#### [Collected data entries]
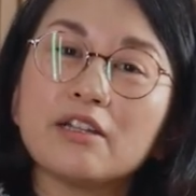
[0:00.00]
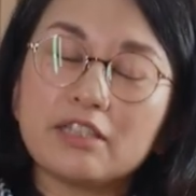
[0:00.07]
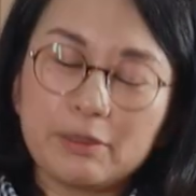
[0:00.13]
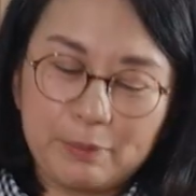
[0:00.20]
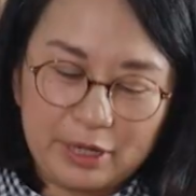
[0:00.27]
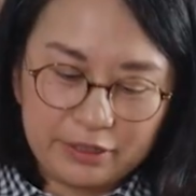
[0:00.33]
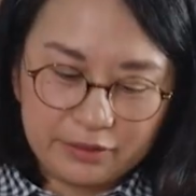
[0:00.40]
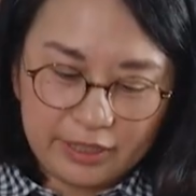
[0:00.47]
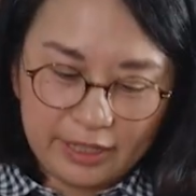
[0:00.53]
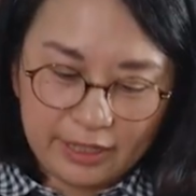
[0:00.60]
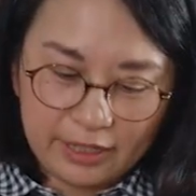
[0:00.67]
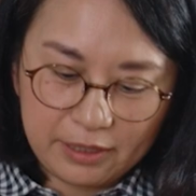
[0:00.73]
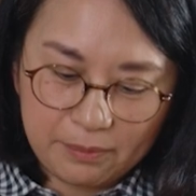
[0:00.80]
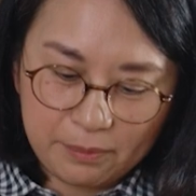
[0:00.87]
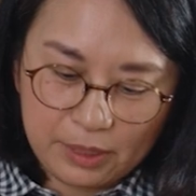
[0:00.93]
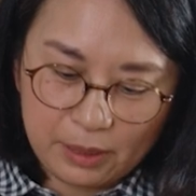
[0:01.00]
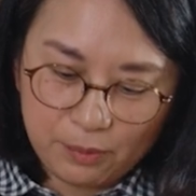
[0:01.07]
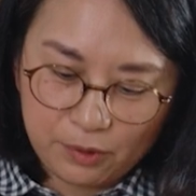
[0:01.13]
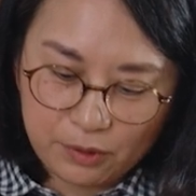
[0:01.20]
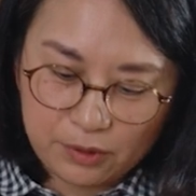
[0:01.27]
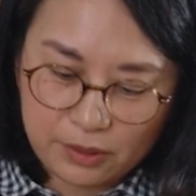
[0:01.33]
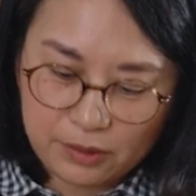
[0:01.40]
depicting
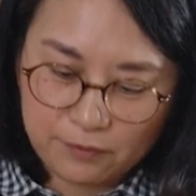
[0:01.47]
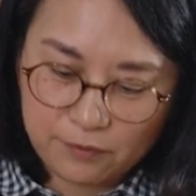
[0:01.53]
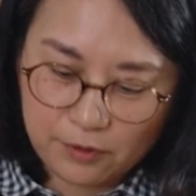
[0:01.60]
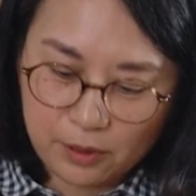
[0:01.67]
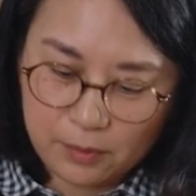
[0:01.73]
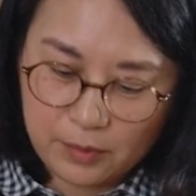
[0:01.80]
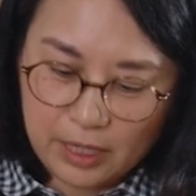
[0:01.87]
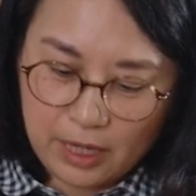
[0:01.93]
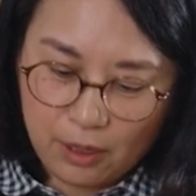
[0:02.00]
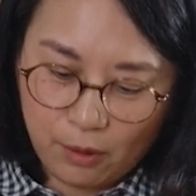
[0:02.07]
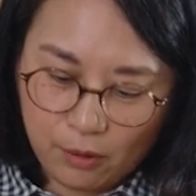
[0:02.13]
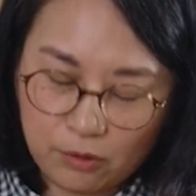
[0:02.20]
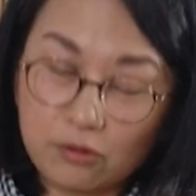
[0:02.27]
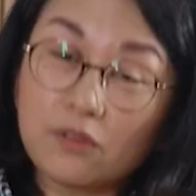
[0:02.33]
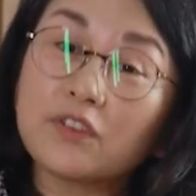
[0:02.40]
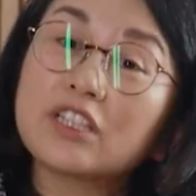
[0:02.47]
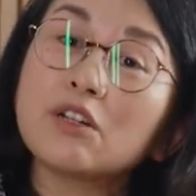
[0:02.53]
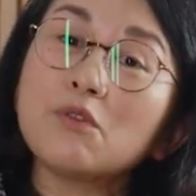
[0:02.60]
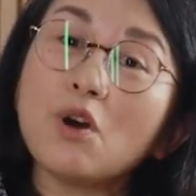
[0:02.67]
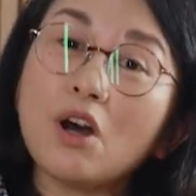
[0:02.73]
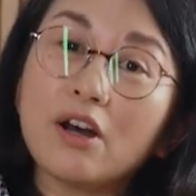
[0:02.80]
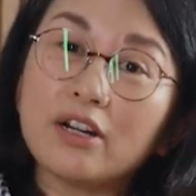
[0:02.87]
peoples from all over the
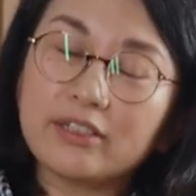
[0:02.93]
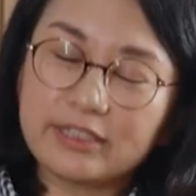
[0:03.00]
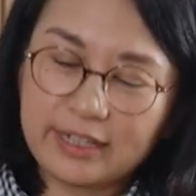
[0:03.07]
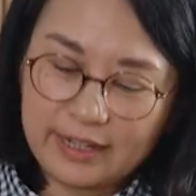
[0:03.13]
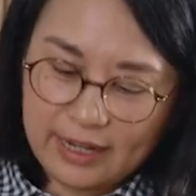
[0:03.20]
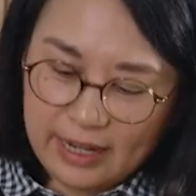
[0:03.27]
world.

#### [About this exercise]
Every line above is to be reproduced verbatim, and the pictures are to be omitted.

#### [Finished exercise]
[0:00.00]
[0:00.07]
[0:00.13]
[0:00.20]
[0:00.27]
[0:00.33]
[0:00.40]
[0:00.47]
[0:00.53]
[0:00.60]
[0:00.67]
[0:00.73]
[0:00.80]
[0:00.87]
[0:00.93]
[0:01.00]
[0:01.07]
[0:01.13]
[0:01.20]
[0:01.27]
[0:01.33]
[0:01.40]
depicting
[0:01.47]
[0:01.53]
[0:01.60]
[0:01.67]
[0:01.73]
[0:01.80]
[0:01.87]
[0:01.93]
[0:02.00]
[0:02.07]
[0:02.13]
[0:02.20]
[0:02.27]
[0:02.33]
[0:02.40]
[0:02.47]
[0:02.53]
[0:02.60]
[0:02.67]
[0:02.73]
[0:02.80]
[0:02.87]
peoples from all over the
[0:02.93]
[0:03.00]
[0:03.07]
[0:03.13]
[0:03.20]
[0:03.27]
world.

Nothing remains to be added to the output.